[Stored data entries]

┌──

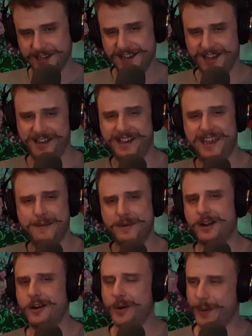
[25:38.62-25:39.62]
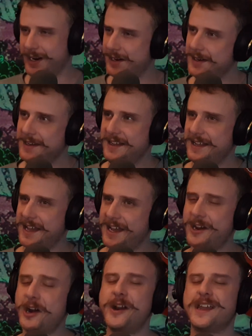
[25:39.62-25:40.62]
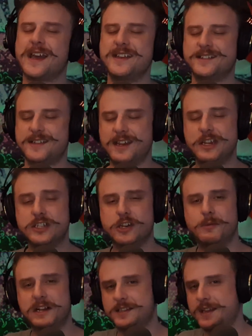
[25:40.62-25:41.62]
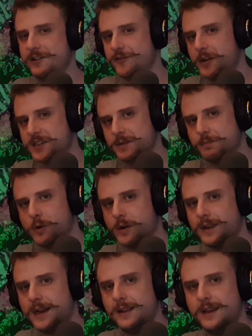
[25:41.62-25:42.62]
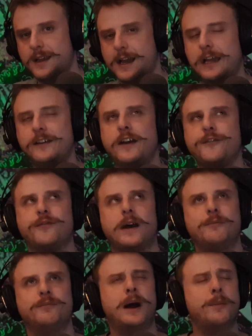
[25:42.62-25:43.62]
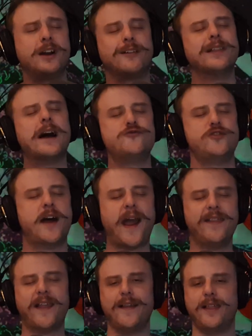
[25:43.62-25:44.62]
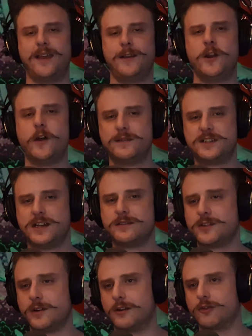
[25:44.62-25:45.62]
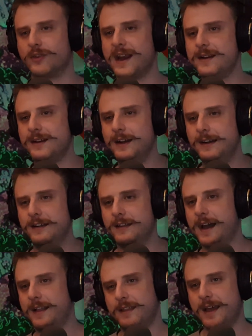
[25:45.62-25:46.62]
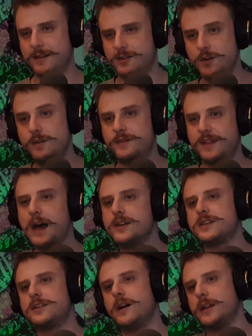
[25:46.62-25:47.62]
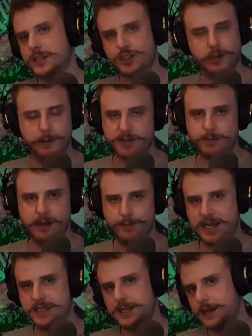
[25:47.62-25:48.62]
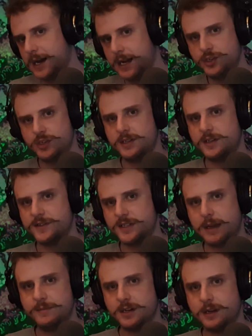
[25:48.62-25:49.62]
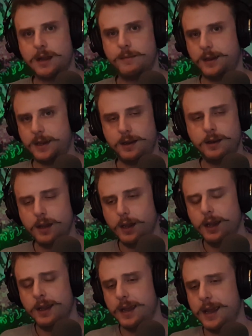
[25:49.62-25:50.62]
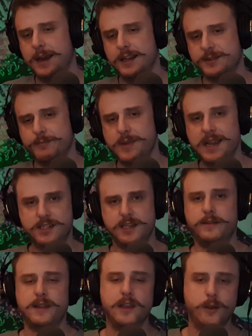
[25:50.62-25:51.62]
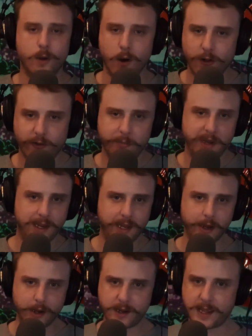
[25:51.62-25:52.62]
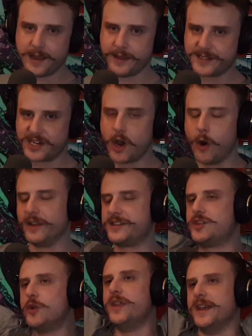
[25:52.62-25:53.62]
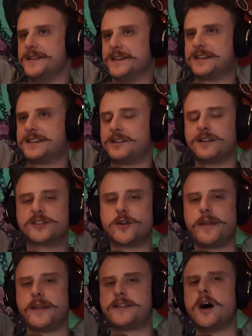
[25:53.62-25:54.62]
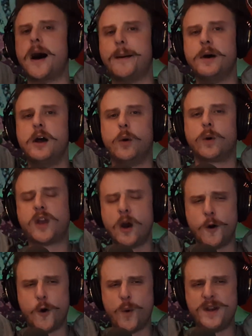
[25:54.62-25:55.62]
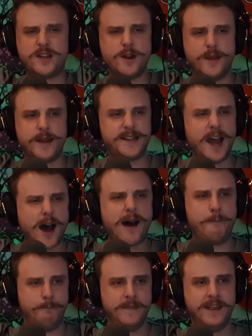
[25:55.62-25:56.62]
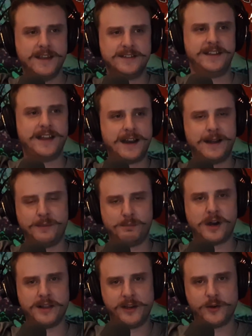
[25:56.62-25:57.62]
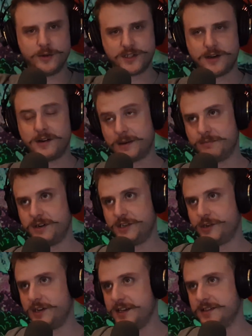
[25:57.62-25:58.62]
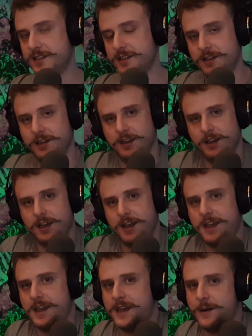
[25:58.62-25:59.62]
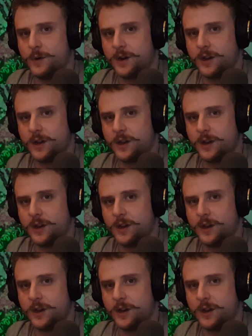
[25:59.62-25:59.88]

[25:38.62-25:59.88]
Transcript: and they came out of nowhere. All right, guys, thank you so much. Thanks for all the support lately. I'm on cloud 9 lately. You know, this channel's doing great. That $2,000 stream has been amazing. Hundreds of subs are coming in, and it's amazing. Thank you all for being here, and let's go. Let's do this. Let's go to the top. We're going to the top. Isn't that a Motley Crue song? I'm pretty sure it is. And we're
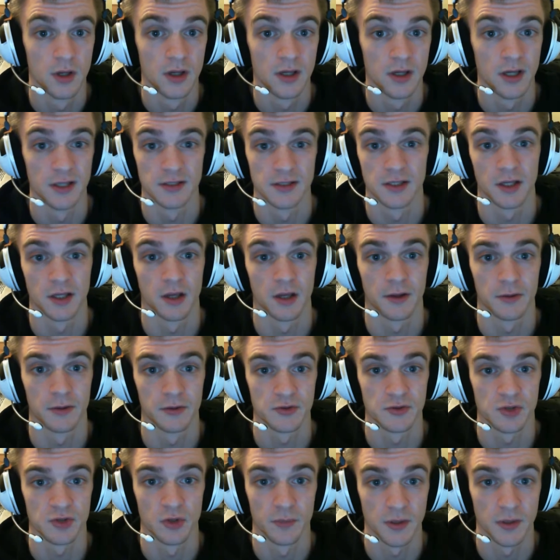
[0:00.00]
as like a close
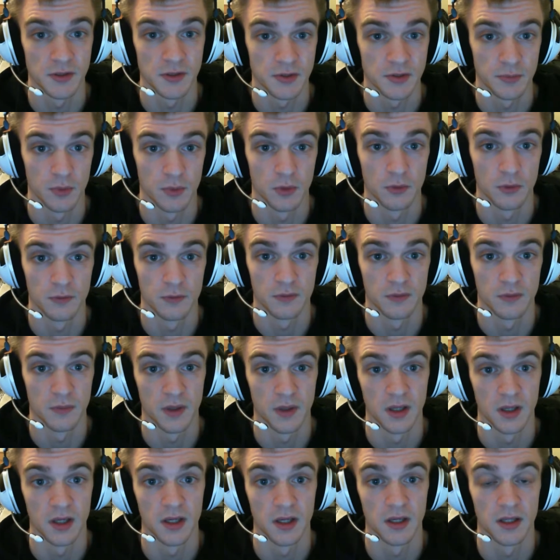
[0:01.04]
combat support for
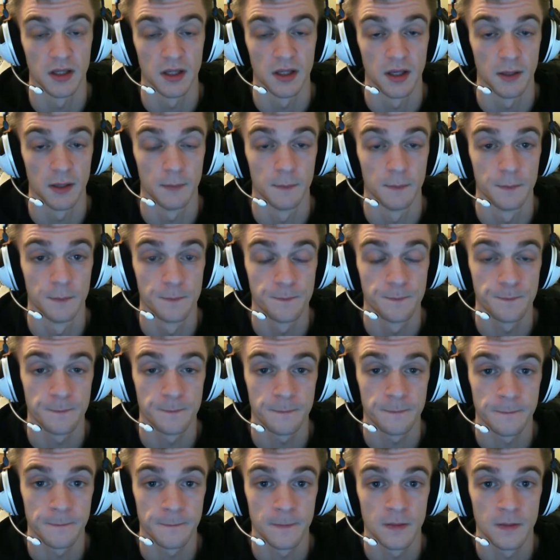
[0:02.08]

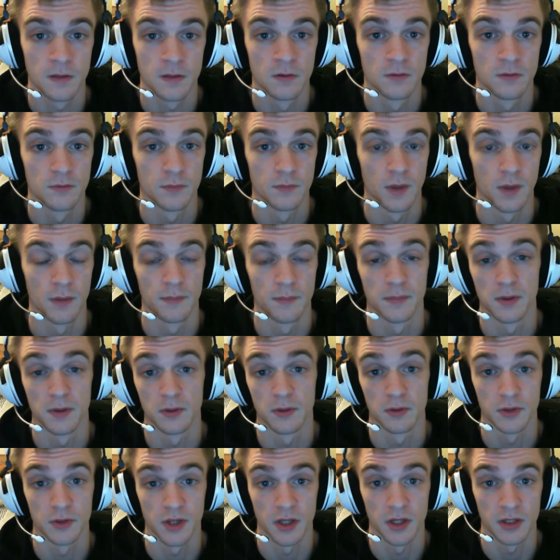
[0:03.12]
my Imperial
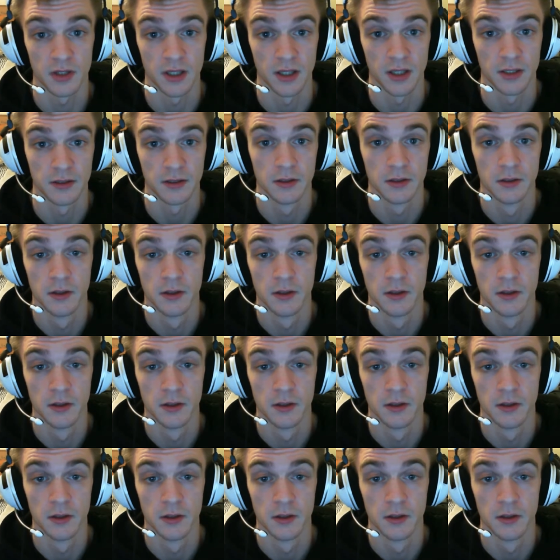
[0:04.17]
Guard line.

└──

▸ **Exercise**
Because only one stretch of the records is wanted, please output the lines from the one holding "[25:44.62-25:45.62]" through the one holding "[25:38.62-25:59.88]" exactly, both included, and leave every picture out.

▸ **Response below**
[25:44.62-25:45.62]
[25:45.62-25:46.62]
[25:46.62-25:47.62]
[25:47.62-25:48.62]
[25:48.62-25:49.62]
[25:49.62-25:50.62]
[25:50.62-25:51.62]
[25:51.62-25:52.62]
[25:52.62-25:53.62]
[25:53.62-25:54.62]
[25:54.62-25:55.62]
[25:55.62-25:56.62]
[25:56.62-25:57.62]
[25:57.62-25:58.62]
[25:58.62-25:59.62]
[25:59.62-25:59.88]

[25:38.62-25:59.88]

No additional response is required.